[Opening Input records section]
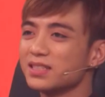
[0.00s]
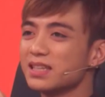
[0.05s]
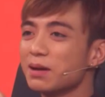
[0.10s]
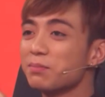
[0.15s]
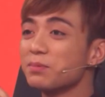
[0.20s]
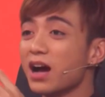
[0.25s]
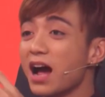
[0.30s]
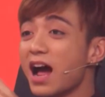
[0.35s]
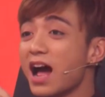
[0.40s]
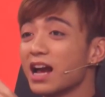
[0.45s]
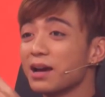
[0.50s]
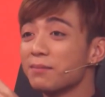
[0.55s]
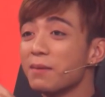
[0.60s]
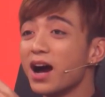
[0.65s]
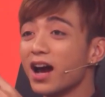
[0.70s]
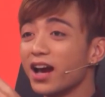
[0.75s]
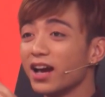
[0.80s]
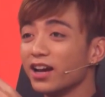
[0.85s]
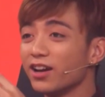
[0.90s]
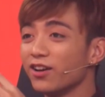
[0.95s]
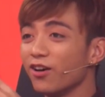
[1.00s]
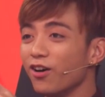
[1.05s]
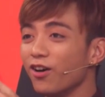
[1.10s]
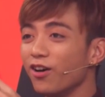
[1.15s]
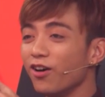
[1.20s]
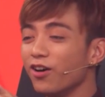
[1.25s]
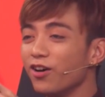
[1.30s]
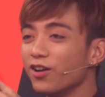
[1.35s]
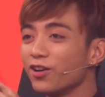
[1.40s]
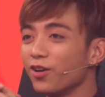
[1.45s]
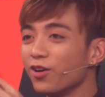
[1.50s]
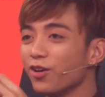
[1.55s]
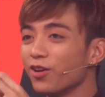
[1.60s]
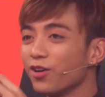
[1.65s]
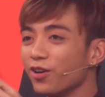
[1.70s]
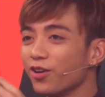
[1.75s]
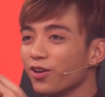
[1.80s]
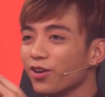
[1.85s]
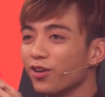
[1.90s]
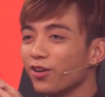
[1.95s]
mắt sắp được hai cái bài nó nó
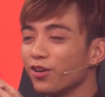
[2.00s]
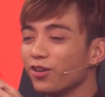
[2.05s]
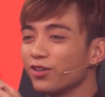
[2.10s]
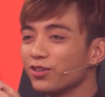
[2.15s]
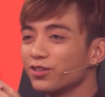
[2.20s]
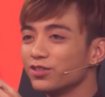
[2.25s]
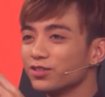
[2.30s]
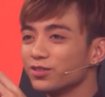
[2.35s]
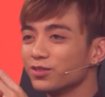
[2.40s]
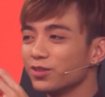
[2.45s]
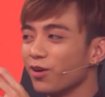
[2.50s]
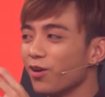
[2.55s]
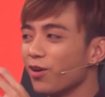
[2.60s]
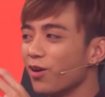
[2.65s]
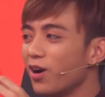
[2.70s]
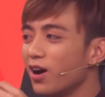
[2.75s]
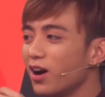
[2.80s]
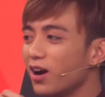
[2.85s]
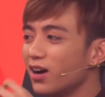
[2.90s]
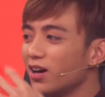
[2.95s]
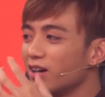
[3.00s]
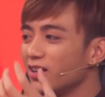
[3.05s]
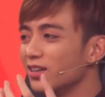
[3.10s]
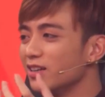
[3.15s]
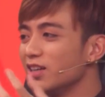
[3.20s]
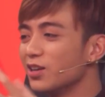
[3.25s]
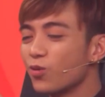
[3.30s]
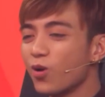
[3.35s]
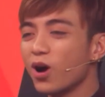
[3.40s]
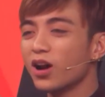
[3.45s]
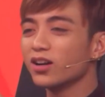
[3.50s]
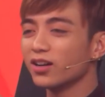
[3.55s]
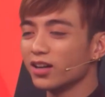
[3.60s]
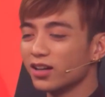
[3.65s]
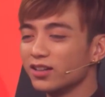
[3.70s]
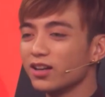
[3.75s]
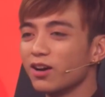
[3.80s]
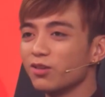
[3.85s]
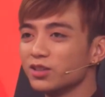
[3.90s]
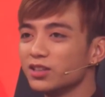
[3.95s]
nó nó nó liên quan được
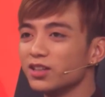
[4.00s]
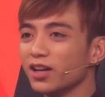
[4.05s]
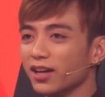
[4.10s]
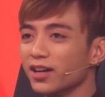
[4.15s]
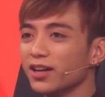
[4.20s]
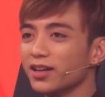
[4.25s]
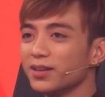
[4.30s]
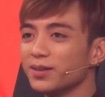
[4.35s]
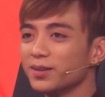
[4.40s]
đến nhau như thế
[Closing Input records section]
What you have to do
Every line above should be returned word for word, with the pictures left behind.

Problem solution
[0.00s]
[0.05s]
[0.10s]
[0.15s]
[0.20s]
[0.25s]
[0.30s]
[0.35s]
[0.40s]
[0.45s]
[0.50s]
[0.55s]
[0.60s]
[0.65s]
[0.70s]
[0.75s]
[0.80s]
[0.85s]
[0.90s]
[0.95s]
[1.00s]
[1.05s]
[1.10s]
[1.15s]
[1.20s]
[1.25s]
[1.30s]
[1.35s]
[1.40s]
[1.45s]
[1.50s]
[1.55s]
[1.60s]
[1.65s]
[1.70s]
[1.75s]
[1.80s]
[1.85s]
[1.90s]
[1.95s]
mắt sắp được hai cái bài nó nó
[2.00s]
[2.05s]
[2.10s]
[2.15s]
[2.20s]
[2.25s]
[2.30s]
[2.35s]
[2.40s]
[2.45s]
[2.50s]
[2.55s]
[2.60s]
[2.65s]
[2.70s]
[2.75s]
[2.80s]
[2.85s]
[2.90s]
[2.95s]
[3.00s]
[3.05s]
[3.10s]
[3.15s]
[3.20s]
[3.25s]
[3.30s]
[3.35s]
[3.40s]
[3.45s]
[3.50s]
[3.55s]
[3.60s]
[3.65s]
[3.70s]
[3.75s]
[3.80s]
[3.85s]
[3.90s]
[3.95s]
nó nó nó liên quan được
[4.00s]
[4.05s]
[4.10s]
[4.15s]
[4.20s]
[4.25s]
[4.30s]
[4.35s]
[4.40s]
đến nhau như thế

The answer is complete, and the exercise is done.